**** Information shown

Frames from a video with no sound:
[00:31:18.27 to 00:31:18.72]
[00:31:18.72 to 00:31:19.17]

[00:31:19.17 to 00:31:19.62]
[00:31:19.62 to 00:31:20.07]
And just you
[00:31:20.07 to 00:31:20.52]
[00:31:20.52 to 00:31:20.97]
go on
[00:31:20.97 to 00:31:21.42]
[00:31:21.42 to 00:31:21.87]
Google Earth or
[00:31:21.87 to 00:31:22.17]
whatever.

********
**** Information shown

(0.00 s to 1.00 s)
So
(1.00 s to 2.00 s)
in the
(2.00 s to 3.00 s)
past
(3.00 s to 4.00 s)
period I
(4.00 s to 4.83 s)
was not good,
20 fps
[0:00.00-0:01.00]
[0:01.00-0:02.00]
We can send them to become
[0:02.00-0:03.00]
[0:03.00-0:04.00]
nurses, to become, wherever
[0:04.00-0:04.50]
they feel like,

********
**** Information shown

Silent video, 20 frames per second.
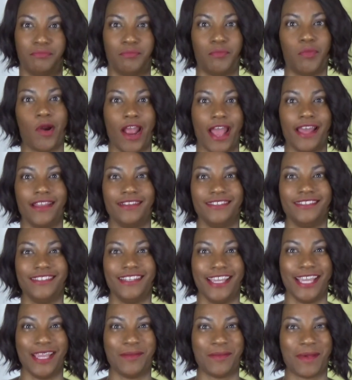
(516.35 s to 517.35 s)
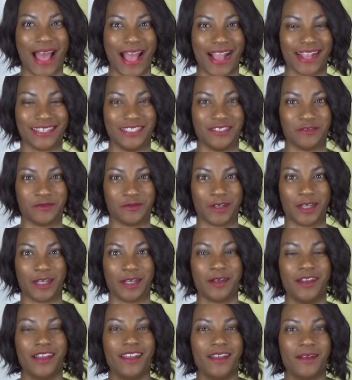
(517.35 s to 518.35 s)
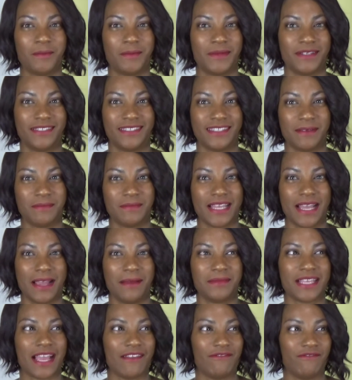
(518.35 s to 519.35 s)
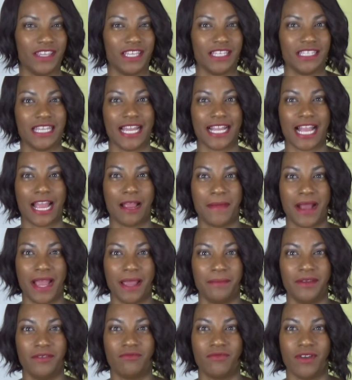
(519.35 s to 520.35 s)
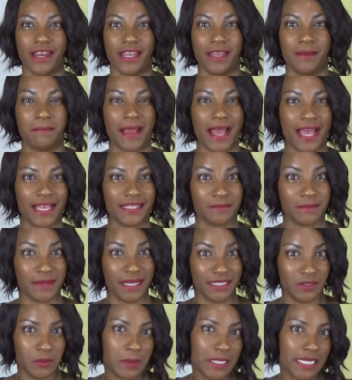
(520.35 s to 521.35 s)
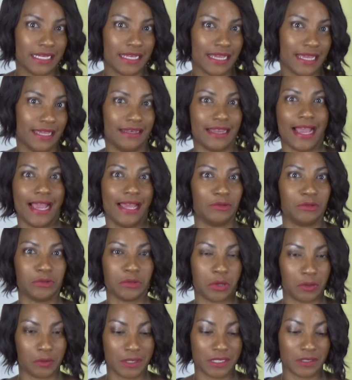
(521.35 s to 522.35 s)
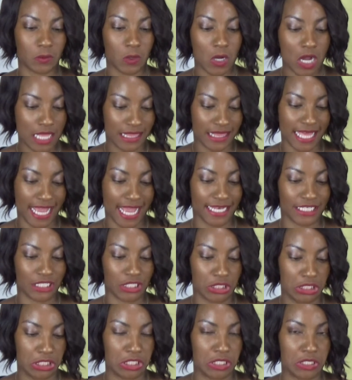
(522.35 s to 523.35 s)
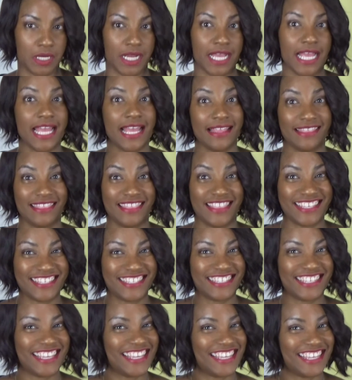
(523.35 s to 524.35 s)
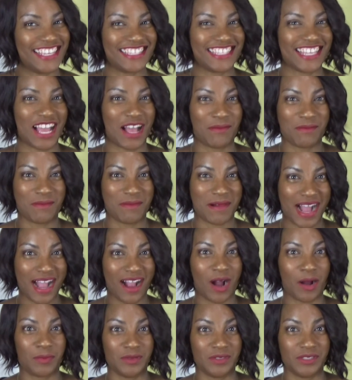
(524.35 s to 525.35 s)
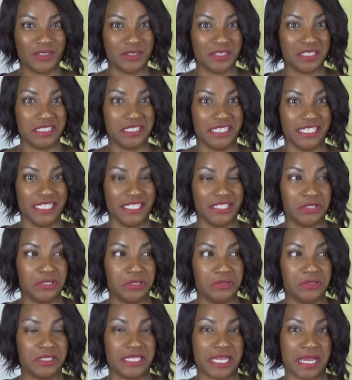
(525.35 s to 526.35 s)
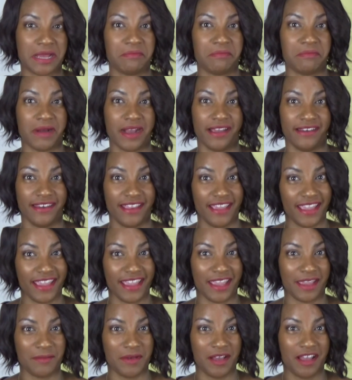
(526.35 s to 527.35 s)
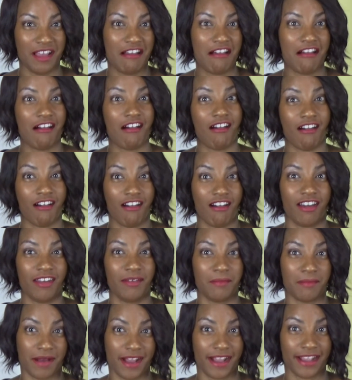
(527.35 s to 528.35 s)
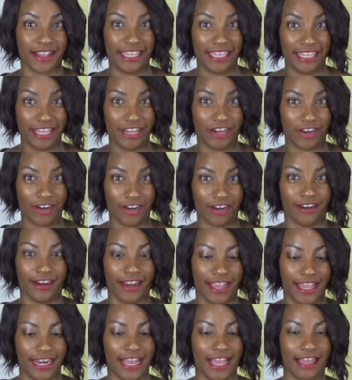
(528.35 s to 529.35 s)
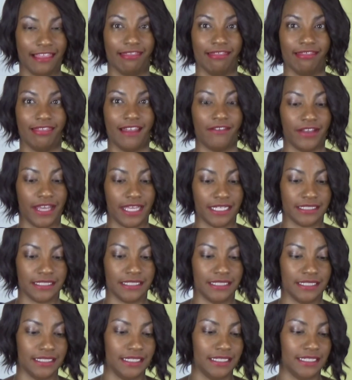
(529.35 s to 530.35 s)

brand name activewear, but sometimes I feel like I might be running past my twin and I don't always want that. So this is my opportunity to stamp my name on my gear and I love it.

********

**Work to complete:** All lines above that contain "video" are required in the answer.

**Expected answer:**
Frames from a video with no sound:
Silent video, 20 frames per second.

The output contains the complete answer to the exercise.